When infrastructure fails mid-flow, your runs survive. A worker can crash, get OOM-killed, be evicted, or be rolled in a deploy, and the run continues on another worker. It picks up where it left off, without repeating completed work and without being dropped.

<Note> These guarantees describe the [recommended production setup](/install/configure-operate/production-setup): one flow per worker (`AP_WORKER_CONCURRENCY=1`), S3 file storage, and a reused engine process. They are converging with the shipped defaults. Activepieces Cloud upholds the same guarantees through a different sandbox mechanism; see [Sandboxing](/install/architecture/sandboxing). </Note>

Three promises follow from one mechanism:

Completed steps never re-run

Once a step's output is checkpointed, no crash, deploy, pause, or retry runs it again. On resume, every completed step is skipped and its recorded output reused. Only work that hadn't finished yet executes.

A queued run always runs

Once a run is on the queue it executes, even if the worker holding it dies, is evicted, or loses its lease mid-run. Work is never silently dropped.
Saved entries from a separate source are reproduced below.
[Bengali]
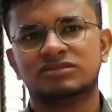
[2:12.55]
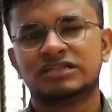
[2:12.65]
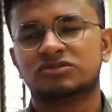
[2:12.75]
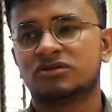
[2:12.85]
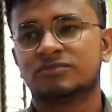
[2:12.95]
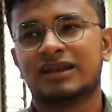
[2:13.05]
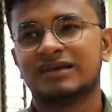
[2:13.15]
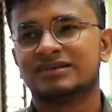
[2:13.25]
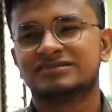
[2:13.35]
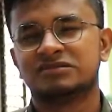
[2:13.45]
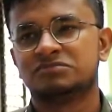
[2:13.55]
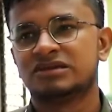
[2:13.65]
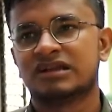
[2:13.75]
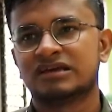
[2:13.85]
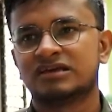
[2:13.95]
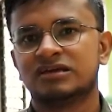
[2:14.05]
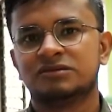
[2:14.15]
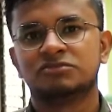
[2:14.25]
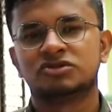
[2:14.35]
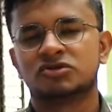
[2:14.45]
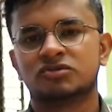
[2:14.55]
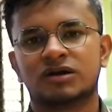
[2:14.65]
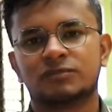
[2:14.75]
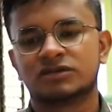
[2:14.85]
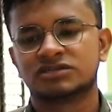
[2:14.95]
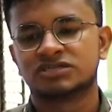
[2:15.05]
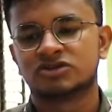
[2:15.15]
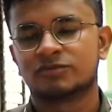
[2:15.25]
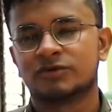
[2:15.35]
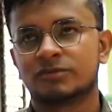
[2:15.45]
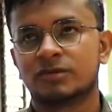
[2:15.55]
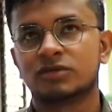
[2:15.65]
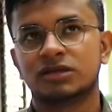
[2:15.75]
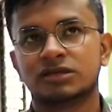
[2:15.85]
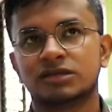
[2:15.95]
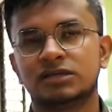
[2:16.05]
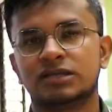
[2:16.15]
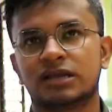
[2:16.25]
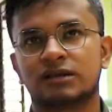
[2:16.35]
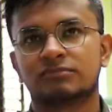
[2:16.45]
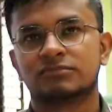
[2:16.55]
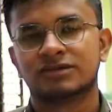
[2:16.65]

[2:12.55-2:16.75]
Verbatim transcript: দেখতে অনেক ভালো লাগে এক্সাইটমেন্ট লাগে ভিতরে ঢোকার পরে শেষ হওয়ার পরে আমরা বলি কি দেখলাম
Roll workers without draining

Because runs are durable and re-queued automatically, you can restart, redeploy, or evict workers mid-flow. No drain window, no graceful-shutdown hook, no in-flight runs lost.

How it's enforced

All three come from one mechanism. Every run has a run log, a checkpoint of each completed step persisted to Postgres/S3. Workers are stateless, so when one dies its run is re-queued and a healthy worker replays the log, skipping completed steps and resuming at the interruption point. See Durable Execution for how replay and skip work.

Where it stops

The in-flight step re-runs. The single step executing when the worker died is re-run from the last checkpoint, because its output never reached the log. If it fired an external side effect before crashing, that effect can happen twice. Make external side effects idempotent where it matters; everything before the interrupted step is guaranteed not to repeat.
At-least-once, not exactly-once. That in-flight step is the one place a replay can repeat work.
Redis durability is yours. Queued runs live in Redis. A Redis that loses its dataset loses queued jobs, so use a managed Redis or enable persistence.

Governing configuration

The replay guarantee is inherent to the engine. No flag enables or disables it, and the checkpoint cadence is fixed at 15 seconds. What you own is the durability of the backing stores: managed Postgres, S3, and Redis (see Production Setup).